Recorded data:
***

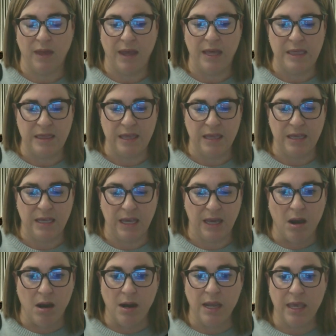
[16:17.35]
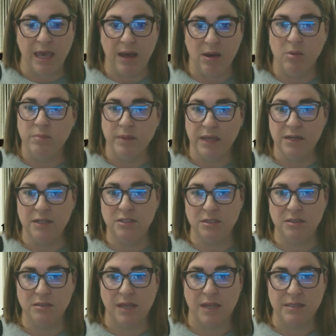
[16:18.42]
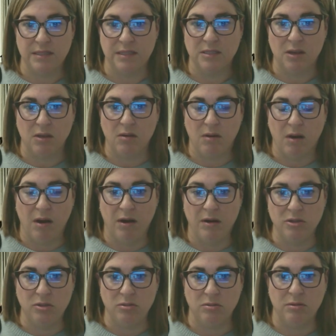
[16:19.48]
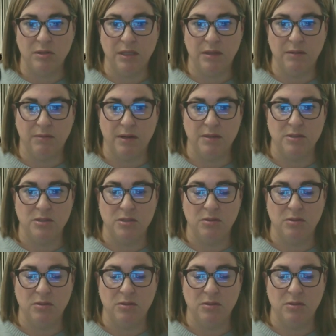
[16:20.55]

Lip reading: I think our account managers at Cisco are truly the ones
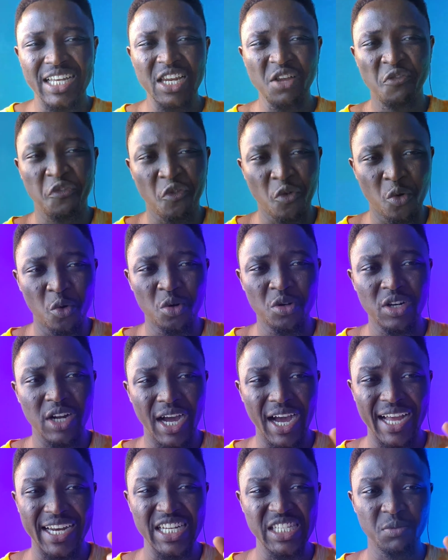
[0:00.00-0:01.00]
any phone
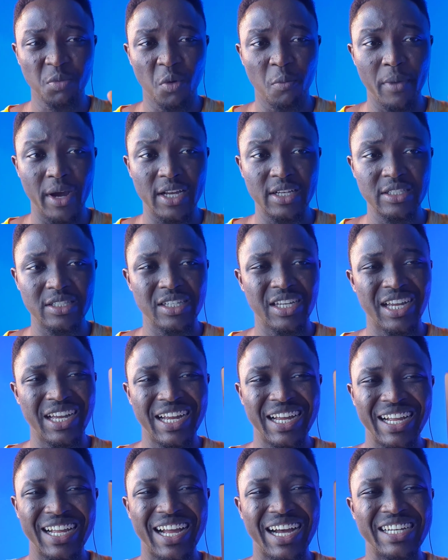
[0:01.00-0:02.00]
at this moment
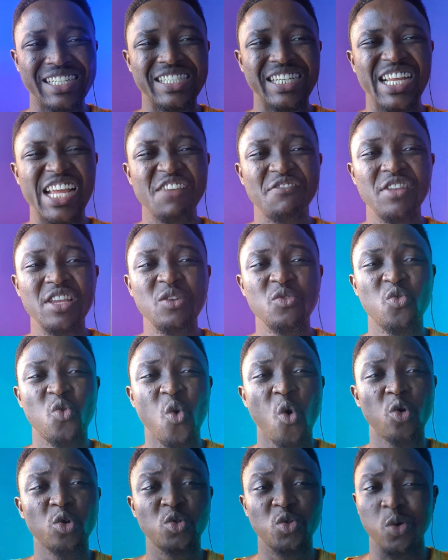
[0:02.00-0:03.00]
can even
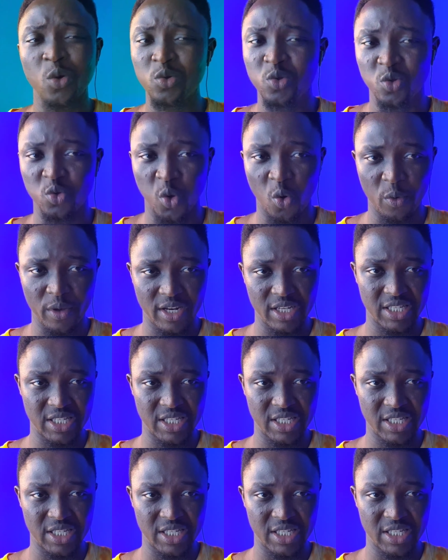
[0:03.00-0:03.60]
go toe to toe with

***

--- Exercise ---
Write out the data above in full and exactly, but without the pictures.

--- Your response ---
[16:17.35]
[16:18.42]
[16:19.48]
[16:20.55]

Lip reading: I think our account managers at Cisco are truly the ones
[0:00.00-0:01.00]
any phone
[0:01.00-0:02.00]
at this moment
[0:02.00-0:03.00]
can even
[0:03.00-0:03.60]
go toe to toe with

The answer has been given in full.